Оксана посмотрела через плечо, откинув тяжелые, мокрые волосы.
– Совсем ничего?
– Сначала мне надо избавиться от других… чувств, – проговорил он сквозь стиснутые зубы.
– Я помогу тебе. – Она легла, положив голову ему на живот. – Почему ты такой холодный? Когда скакал за мной, я чувствовала поток огня.
– Это у тебя волосы холодные…
– Я знаю, ты хочешь отомстить Пересвету, – вдруг сказала суженая. – За своего отца. Прошу, не делай этого.
– Тебя Гайдамак попросил?
– Нет, он ничего не сказал. Достал лишь плащ и подвел лошадь.
– Ну да, и кобылица оказалась в охоте…
– Мой прадед так хорошо знает коней, что у него… все возможно. Он самый лучший лошадник на свете.
– Считай, поверил…
– Что делать будем? – после короткого молчания спросила она. – Прикинемся, что празднуем Пир, или ты вернешь плащ и сдашься?
– Я никогда не сдаюсь.
– Но месть – не то чувство, чтобы радоваться…
– Но это самое чистое чувство!
– Говорили, что ты дерзкий… Знаешь, и мне это нравится. Хочу, чтобы дети походили на тебя!
На отмели – там, где из озера вытекал ручей, – забили воду и заржали кони. Оксана на миг замерла, и волосы ее стали горячими.
– Все равно, – через минуту проговорила она. – Откажешься от своих чувств – приди ко мне, постучи в окно… Подумаешь, каких-то шесть лет, одиннадцать месяцев и двадцать два дня…

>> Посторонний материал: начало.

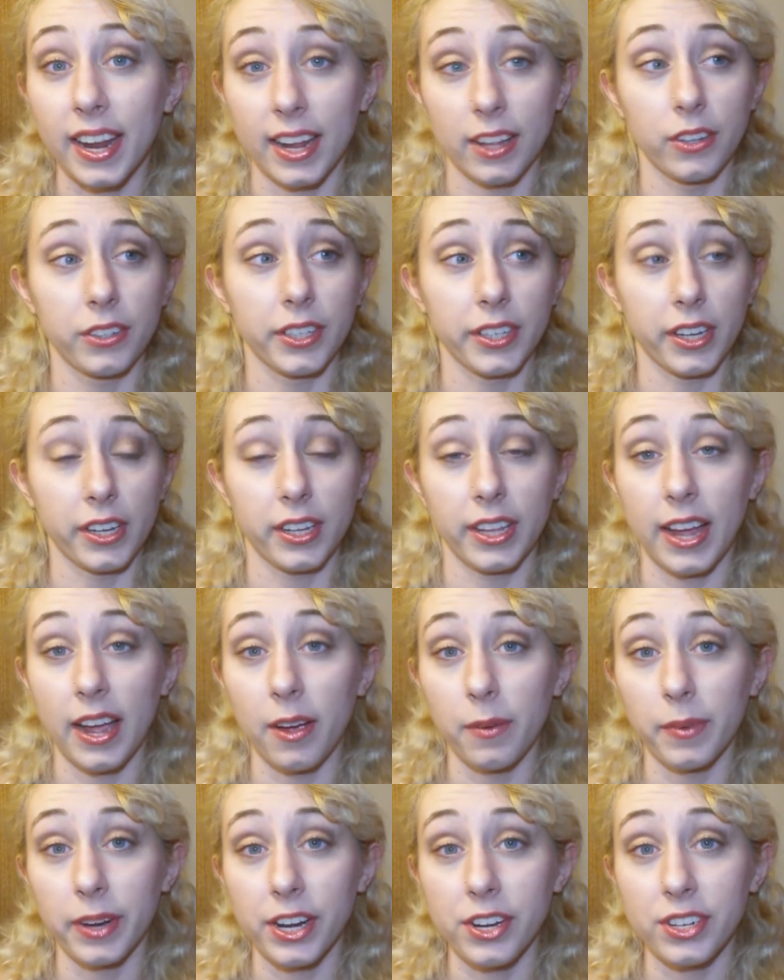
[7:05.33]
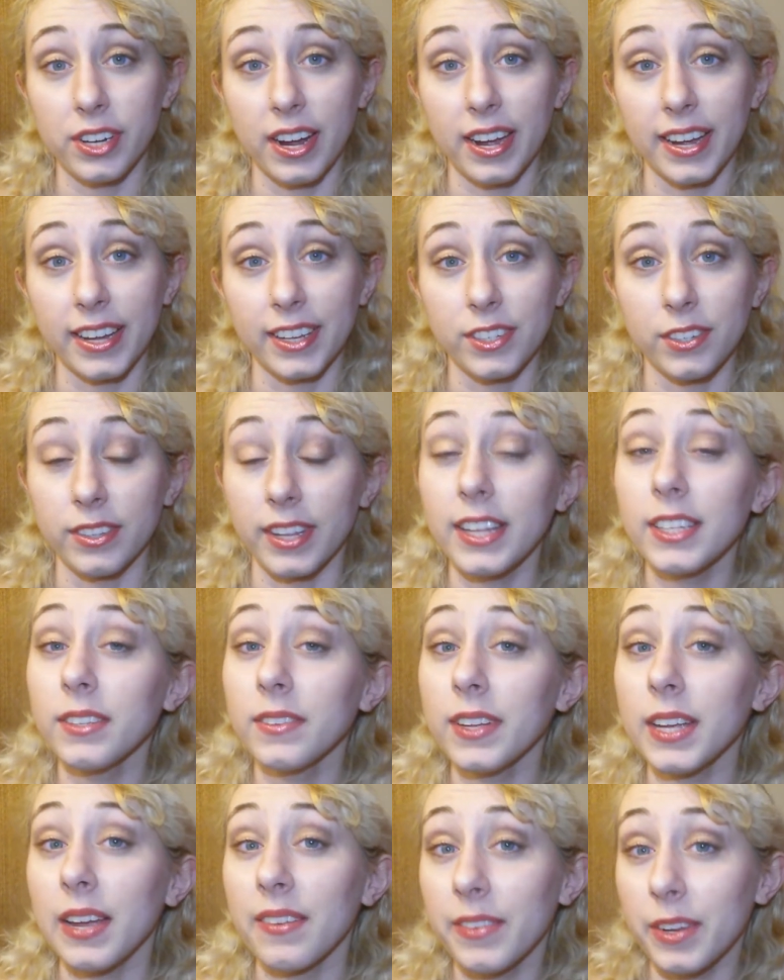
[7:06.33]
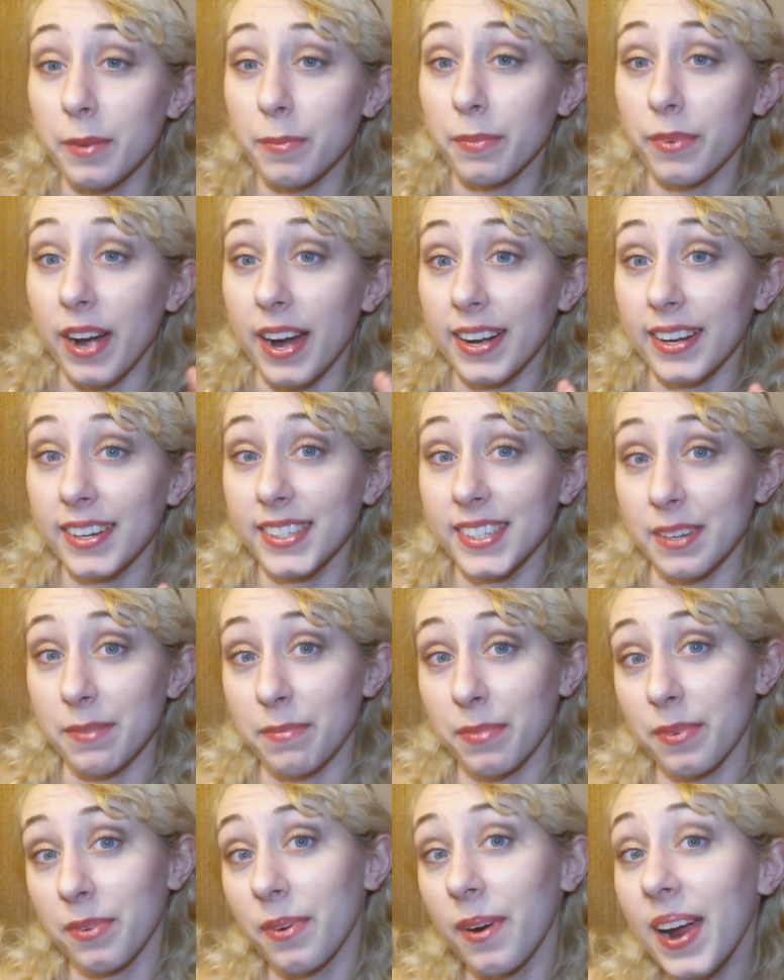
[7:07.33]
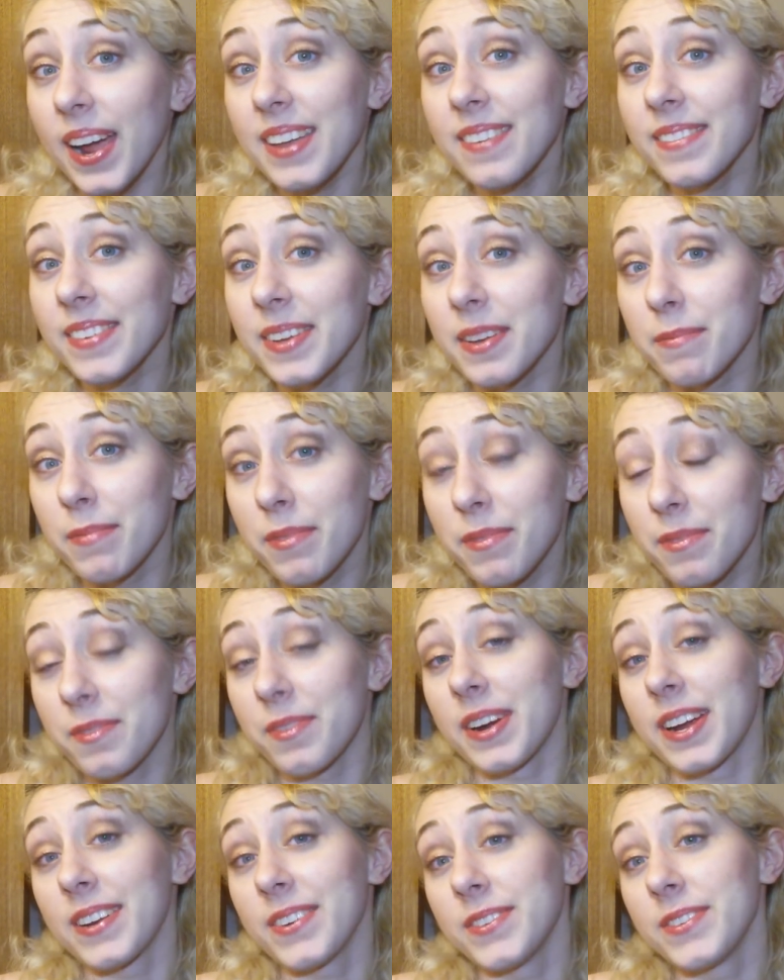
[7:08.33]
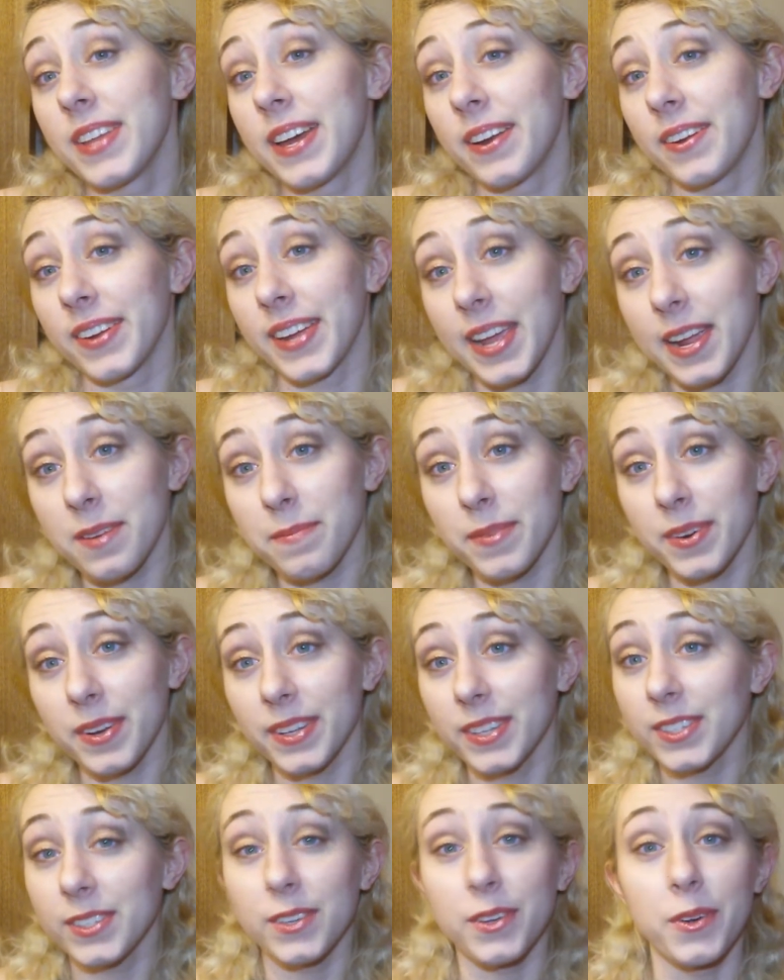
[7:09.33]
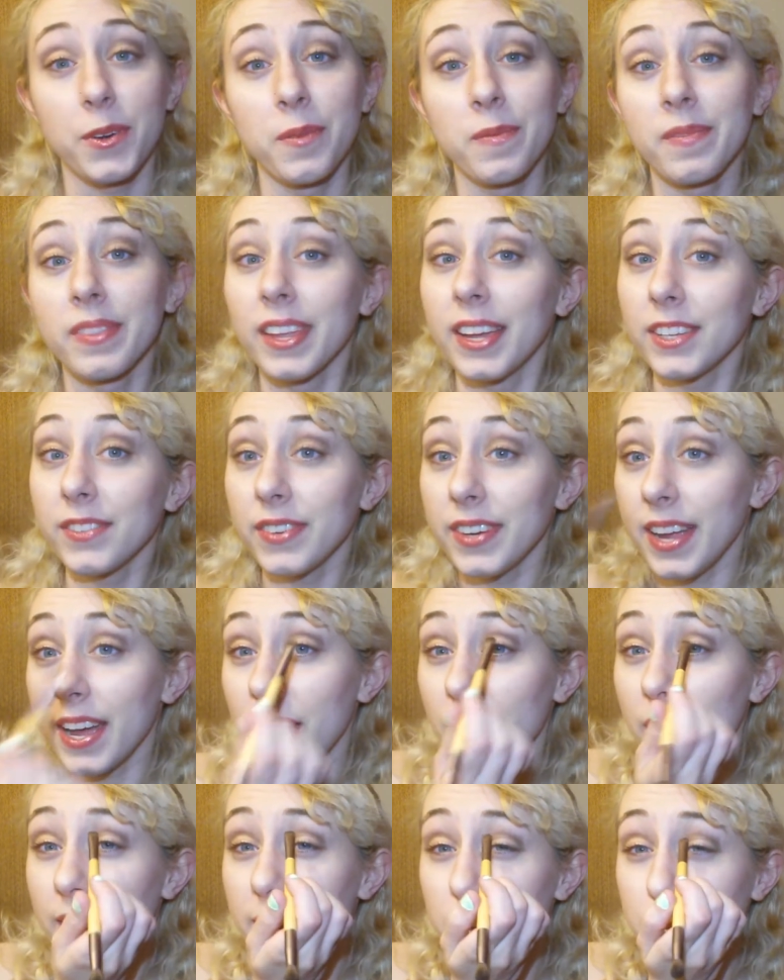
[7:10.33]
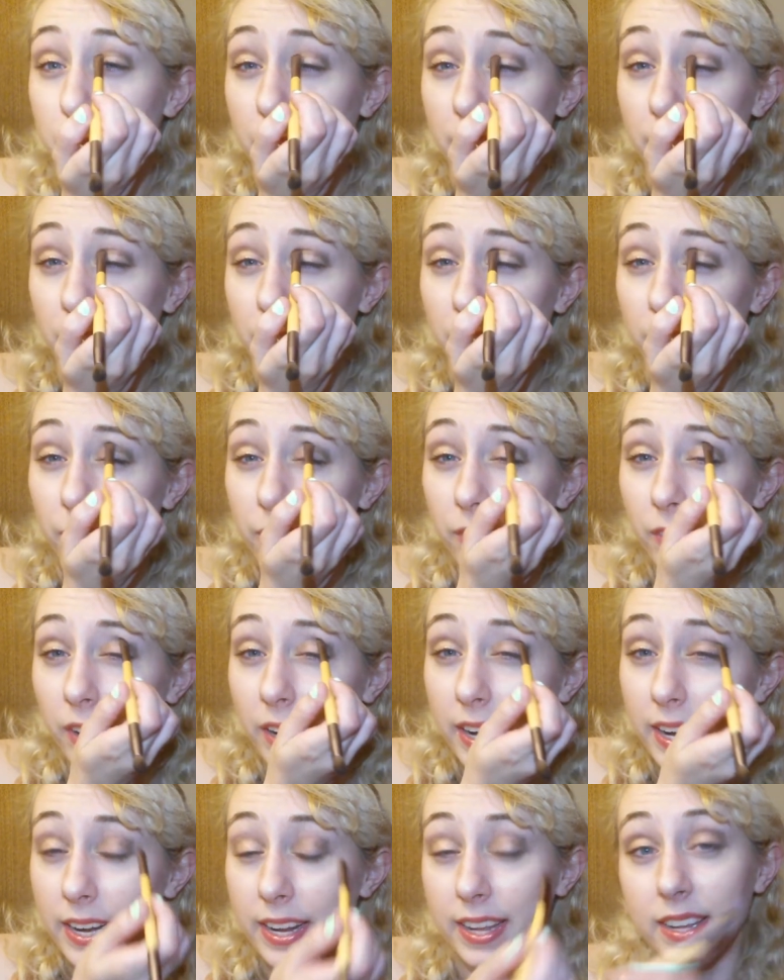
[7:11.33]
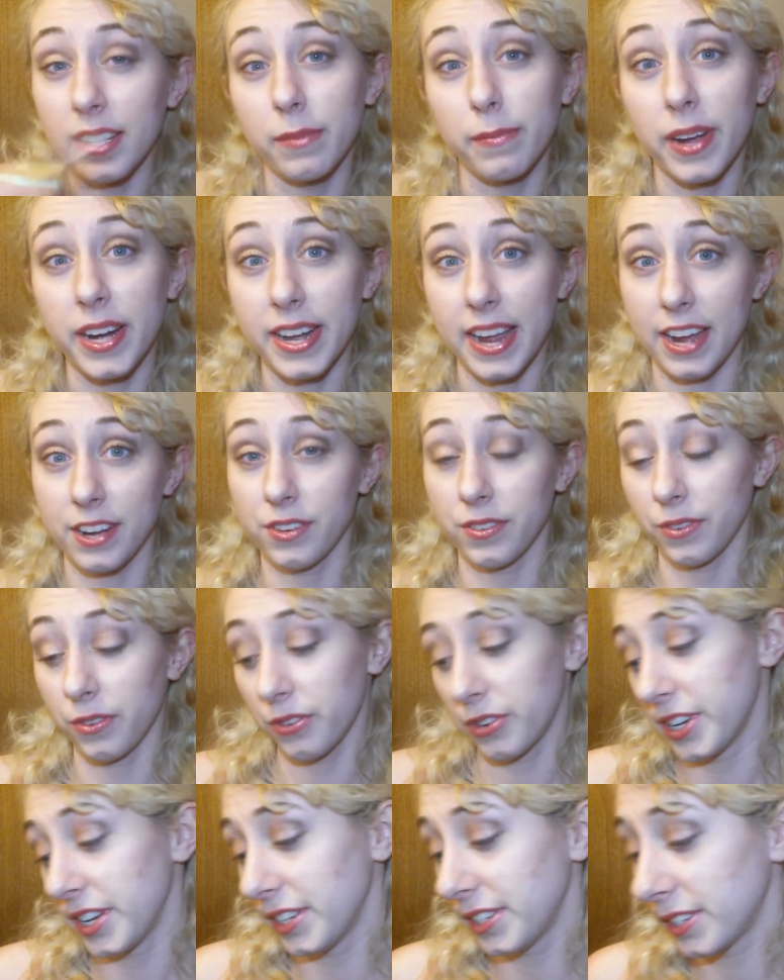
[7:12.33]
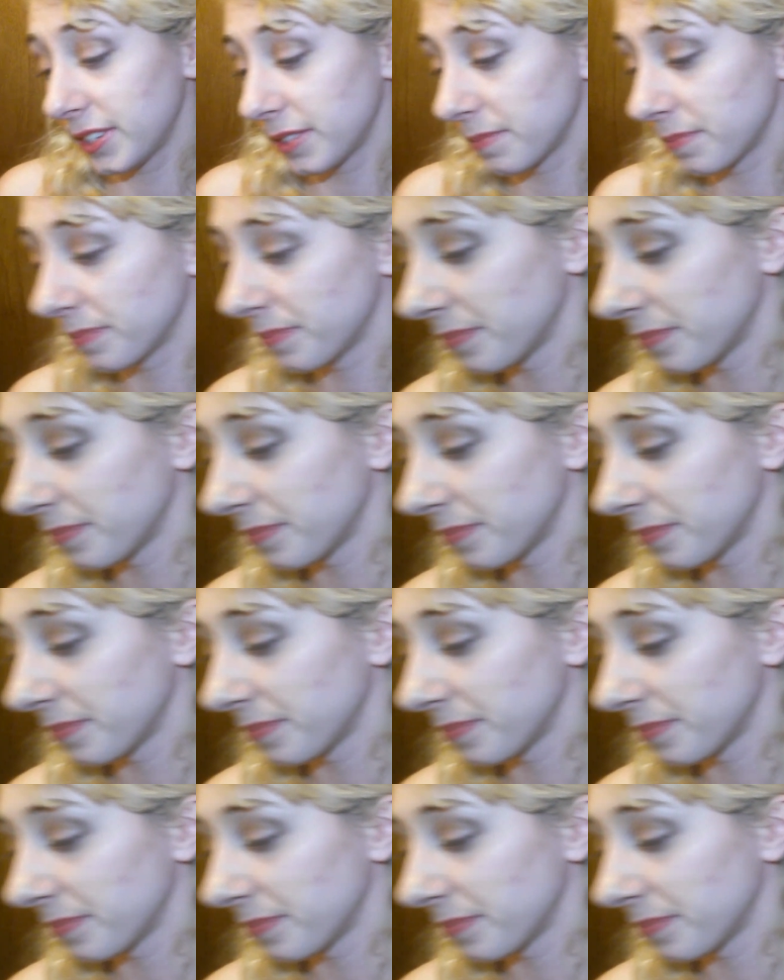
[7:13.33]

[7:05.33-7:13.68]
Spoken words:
I look like a clown when I try it, so that's something I'm going to practice in private before I do that on camera. So for now, I just put it right in my natural crease.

Ночью Ражный опять лежал на сеновале и решал – к суженой пойти и в окно постучать или за чемоданом на автобусную остановку. А тянуло туда и сюда, так что не разорваться было, и тогда он под утро пошел и принес чемодан. Нарядился в штаны и рубаху, окрутил себя не телячьим поясом – боевым, повивальным, с родовыми бляхами, и перелесками, кустами подобрался с тыла к хоромам боярским. Дом был П-образный, с внутренним двором, огороженным с одной стороны трехметровым забором, где и располагалось «хоромное» ристалище, на котором они с отцом много лет силой мерялись. Ражный перемахнул изгородь и увидел, что все теперь здесь не так: вместо вспаханного, взбороненного круга, как в родной вотчине, опилки и дресва вперемешку. Не ковер земляной – перина взбитая, чтоб не ушибиться.
Он огляделся, вышел на середину и закричал, как, бывало, в юности кричал по утрам отцу:
– Дядька Воропай! Выходи силой меряться! Выходи, дядька Воропай, сразимся!